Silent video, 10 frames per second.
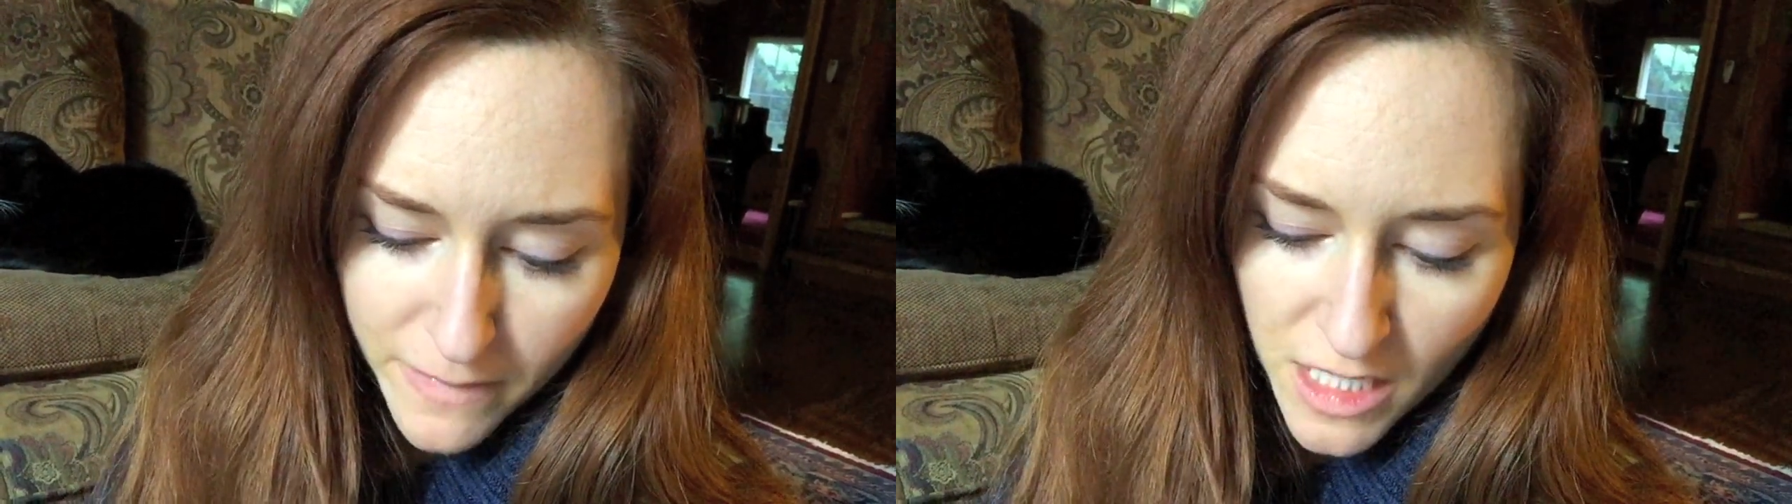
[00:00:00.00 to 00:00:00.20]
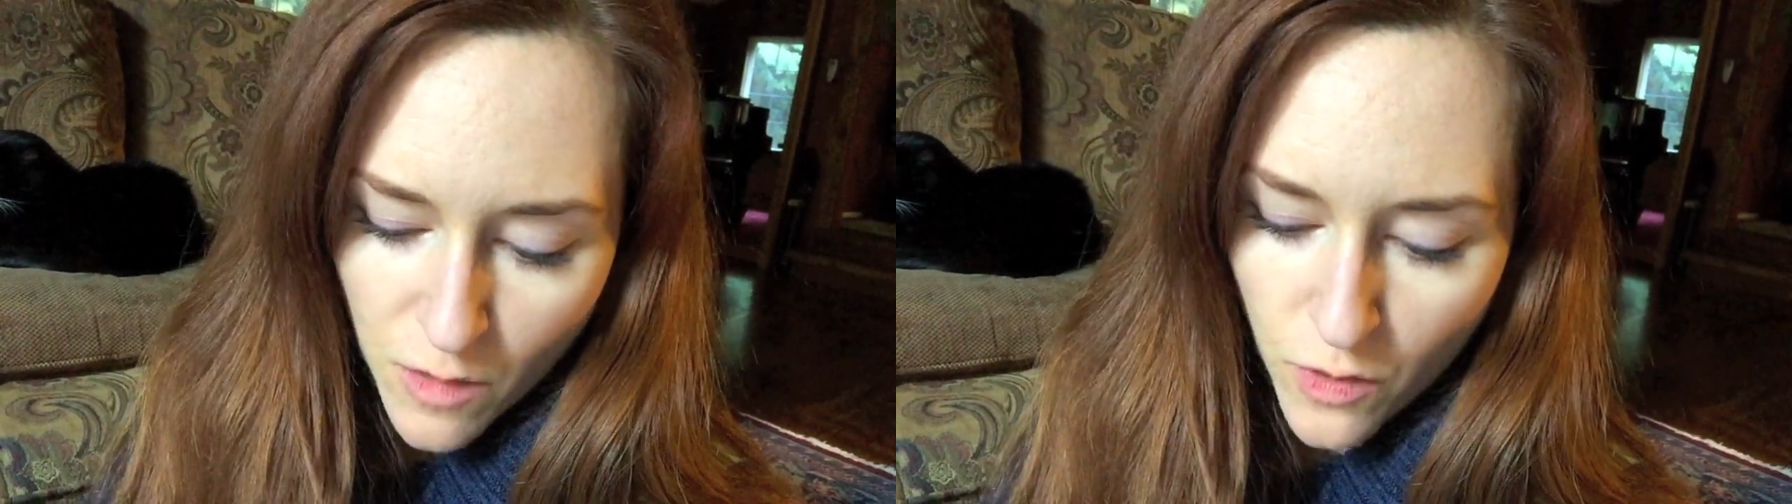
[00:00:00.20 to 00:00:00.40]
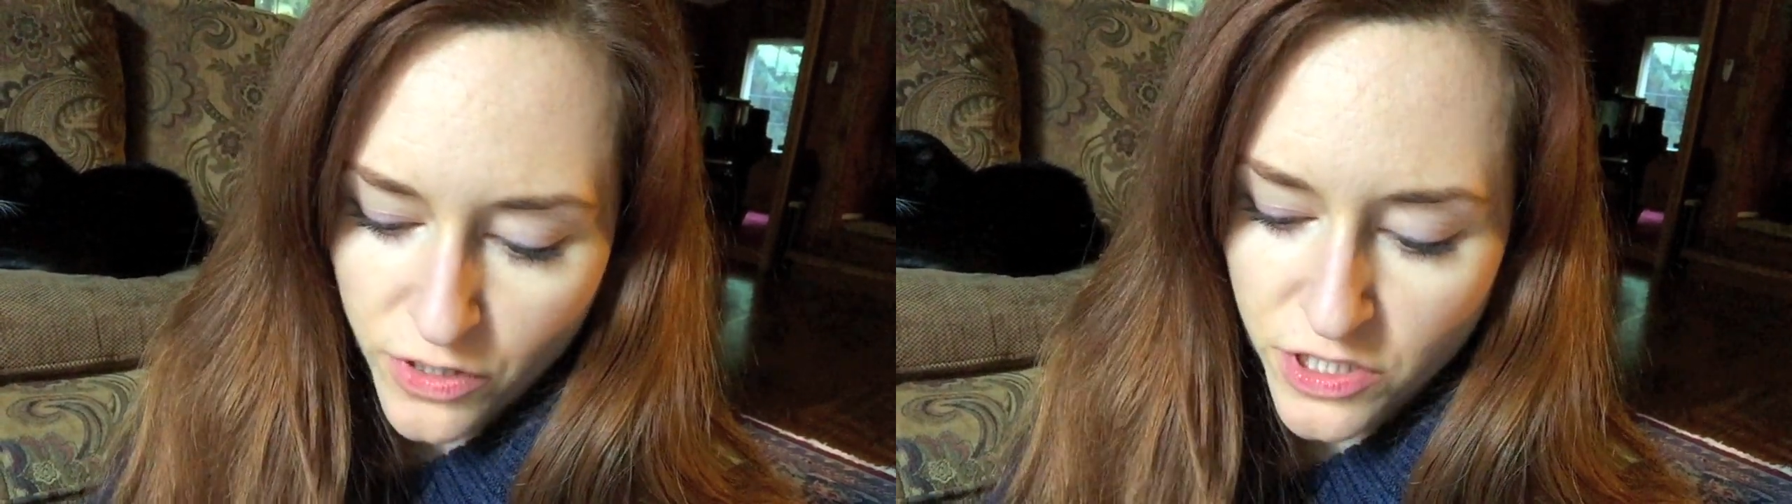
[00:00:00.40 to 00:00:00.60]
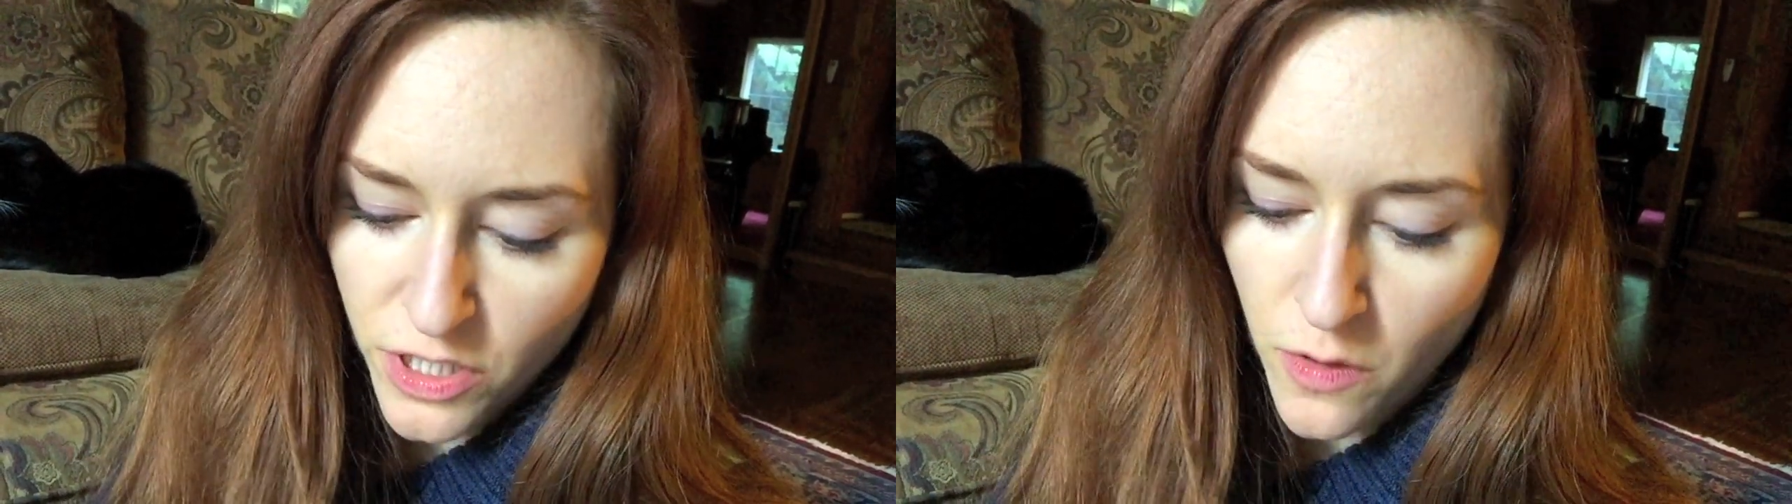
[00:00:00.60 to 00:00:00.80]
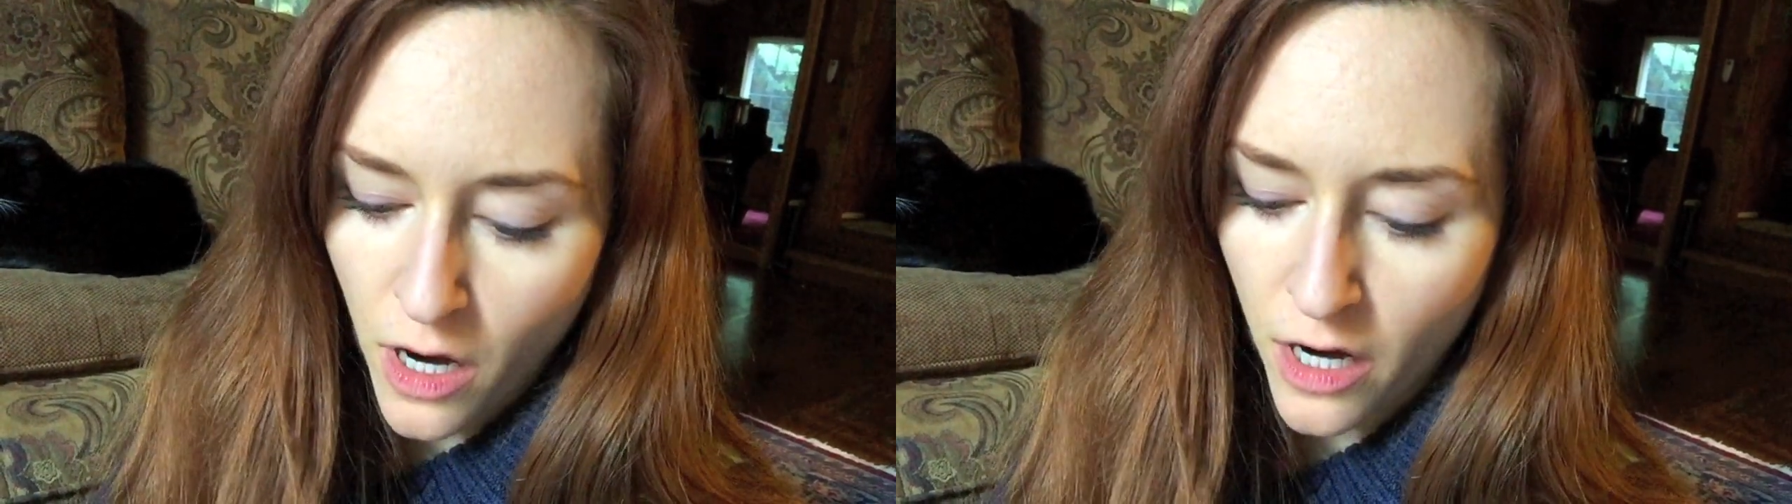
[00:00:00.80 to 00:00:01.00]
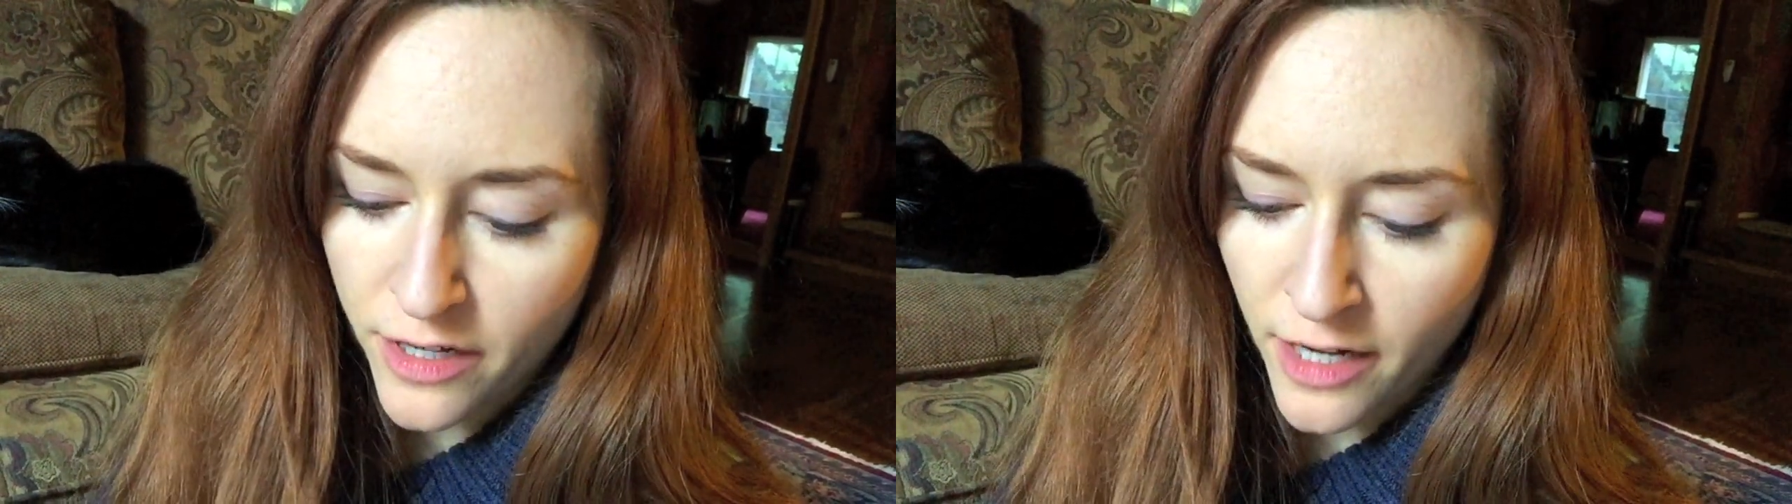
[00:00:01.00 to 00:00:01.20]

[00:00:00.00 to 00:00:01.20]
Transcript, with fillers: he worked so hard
---
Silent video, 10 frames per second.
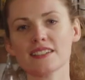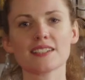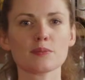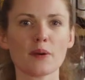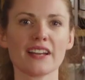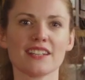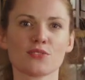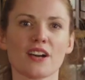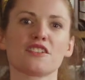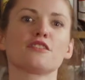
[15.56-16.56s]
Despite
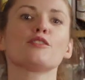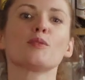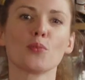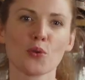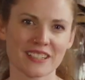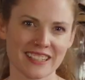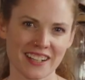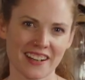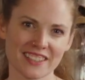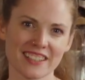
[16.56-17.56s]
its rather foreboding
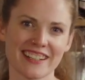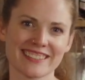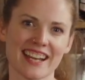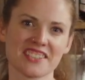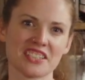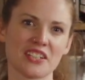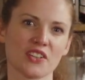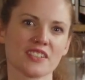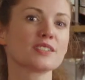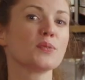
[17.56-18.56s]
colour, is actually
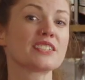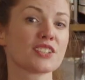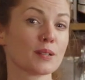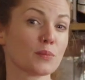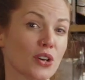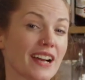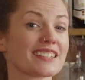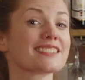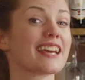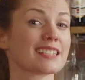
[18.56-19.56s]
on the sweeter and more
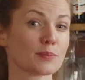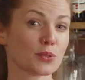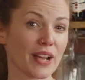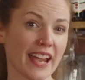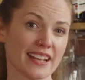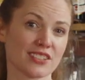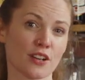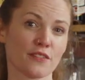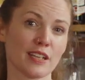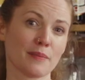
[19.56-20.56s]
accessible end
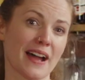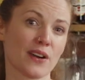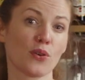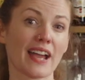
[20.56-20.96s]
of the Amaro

> [Work required] Beginning at the line above that contains "[00:00:00.60 to 00:00:00.80]", repeat each line exactly through the one that contains "Transcript, with fillers: he worked so hard", and leave out the pictures.

> [Output]
[00:00:00.60 to 00:00:00.80]
[00:00:00.80 to 00:00:01.00]
[00:00:01.00 to 00:00:01.20]

[00:00:00.00 to 00:00:01.20]
Transcript, with fillers: he worked so hard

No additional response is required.